Sunday, December 4, 2011

Some perspective on Food Stamp fraud

Households that receive benefits from the Supplemental Nutrition Assistance Program (SNAP, formerly the Food Stamp Program) usually fly under the radar, but recently they've received a lot of unflattering (and misleading) attention.

For example, an article in the Washington Examiner was breathlessly headlined "Maryland, Virginia at top of nation for food stamp fraud."
Maryland ranks second and Virginia fifth in the amount of taxpayer dollars wasted on food stamp fraud.

For every $100 in benefits, Maryland gave out $6.11 to people who weren't eligible -- amounting to about $60 million, according to fiscal 2010 data from the U.S. Department of Agriculture. Virginia gave out $5.04 to ineligible recipients, or about $70 million, and the District ranked 21st, doling out $3.76 in overpayments. The national average was $3.05.

But local investigators are examining a shrinking percentage of recipients for fraud -- and very few offenders are prosecuted -- even as government spending on the welfare program, which helps needy families pay for groceries, soars to record highs.

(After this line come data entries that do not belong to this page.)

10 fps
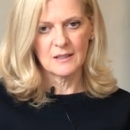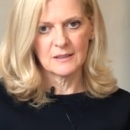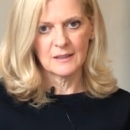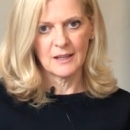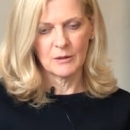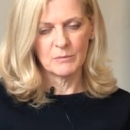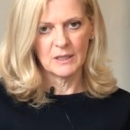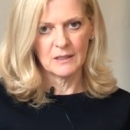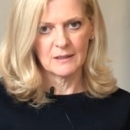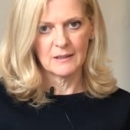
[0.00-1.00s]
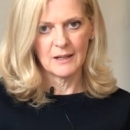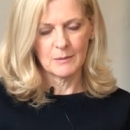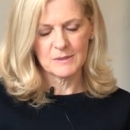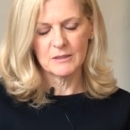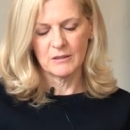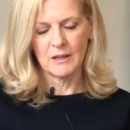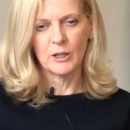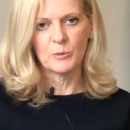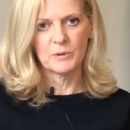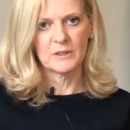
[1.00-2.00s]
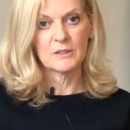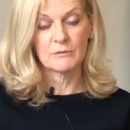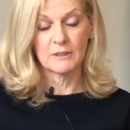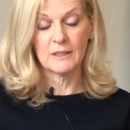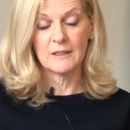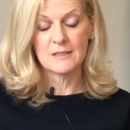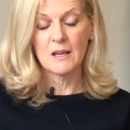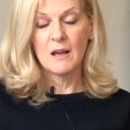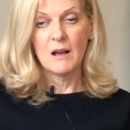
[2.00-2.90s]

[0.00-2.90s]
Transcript: and it can be an absolute eye opener to realize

Analysts say fraud is increasingly going undetected, as most states have fewer resources to devote to the oversight of food stamps for more than 45 million Americans.
Earlier this week, Republican presidential candidate Newt Gringrich reportedly said
...more Americans today get food stamps than before. And we now give it away as cash -- you don't get food stamps. You get a credit card, and the credit card can be used for anything. We have people who take their food stamp money and use it to go to Hawaii. They give food stamps now to millionaires because, after all, don't you want to be compassionate?
The stories by the Washington Examiner and Mr. Gingrich suggest that there is rampant fraud in the SNAP program. It might surprise both of them to learn that administrative errors and fraud in the SNAP have decreased substantially over time and now appear to be at record lows. In 2010 the GAO reported
The national payment error rate reported for SNAP, which combines states’ overpayments and underpayments to program participants, has declined by 56 percent from 1999 to 2009, from 9.86 percent to a record low of 4.36 percent.
The administrative error rate for FY 2010 in the SNAP was lower still at 3.81 percent. The error rate is a problem, but it is much lower than other organizations. For example, improper payment errors in the Medicare fee-for-service program in 2011 were 8.6 percent, and errors in the Medicare Advantage program were 11 percent. And even these error rates are far lower than rates for major private health insurers, which the American Medical Association estimated were 19.3 percent in 2011.

In contrast to the implication by the Washington Examiner article, the fraud rate is different from and much likely lower than the error rate. Administrative errors occur for many reasons, including case-worker errors. In FY 2009, 843,000 suspected SNAP fraud cases were investigated by state authorities. Only about a quarter of these were determined to actually involve fraud, and the amount of fraud identified came to just over $100 million (compared to total overpayments of $1.8 billion).

Trafficking in SNAP benefits also has decreased; the 2010 GAO report indicated that
FNS estimates indicate that the national rate of food stamp trafficking declined from about 3.8 cents per dollar of benefits redeemed in 1993 to about 1.0 cent per dollar during the years 2002 to 2005.
Over this same period, the SNAP became much more efficient. In FY 2003, $5.0 billion, or 19 cents out of every dollar spent on SNAP, went to administrative overhead. By FY 2009 (the last year for which full figures are available), the overhead rate had fallen to just under 12 cents per dollar. The available evidence* indicates that the overhead expense rate is now closer to 10 cents. Again, some perspective is worthwhile. Private health insurers have complained that overhead caps of 15 to 20 percent (Medical Loss Ratio minimums of 80-85 percent) under the Affordable Care Act are too onerous.

The improvements in program performance have come at a time when the SNAP has expanded significantly. In the year before the expansions under the Republican-signed 2002 farm bill, the SNAP (then Food Stamp Program) served 19.1 million people. In FY 2010, it served 40.3 million.

It's questionable whether additional administrative expenses in the SNAP would be worthwhile. In FY 2009, the states and federal government spent $6.6 billion administering the SNAP, while the total estimated overpayments were $1.8 billion and the total estimated underpayments were about $0.4 billion. At this point, each additional dollar of administrative expenses seems to reduce the value of administrative errors by less than a dollar.

A program that serves 40 million people is going to turn up some problems, including some egregious ones. Indeed, errors and abuses in the SNAP cost taxpayers and potential recipients billions. Nevertheless, the available evidence indicates that the SNAP run with less proportional administrative cost, with fewer proportional errors, and lower rates of fraud than other private and public programs.

While we can't say for certain how many people are taking unfair advantage of the SNAP, we can identify two: the Washington Examiner and Newt Gingrich.

* States and the federal government share the expenses of administering the SNAP approximately 50-50. For FY 2010, we have the federal expenses but not the state expenses. The federal overhead rate was approximately 5 cents per dollar.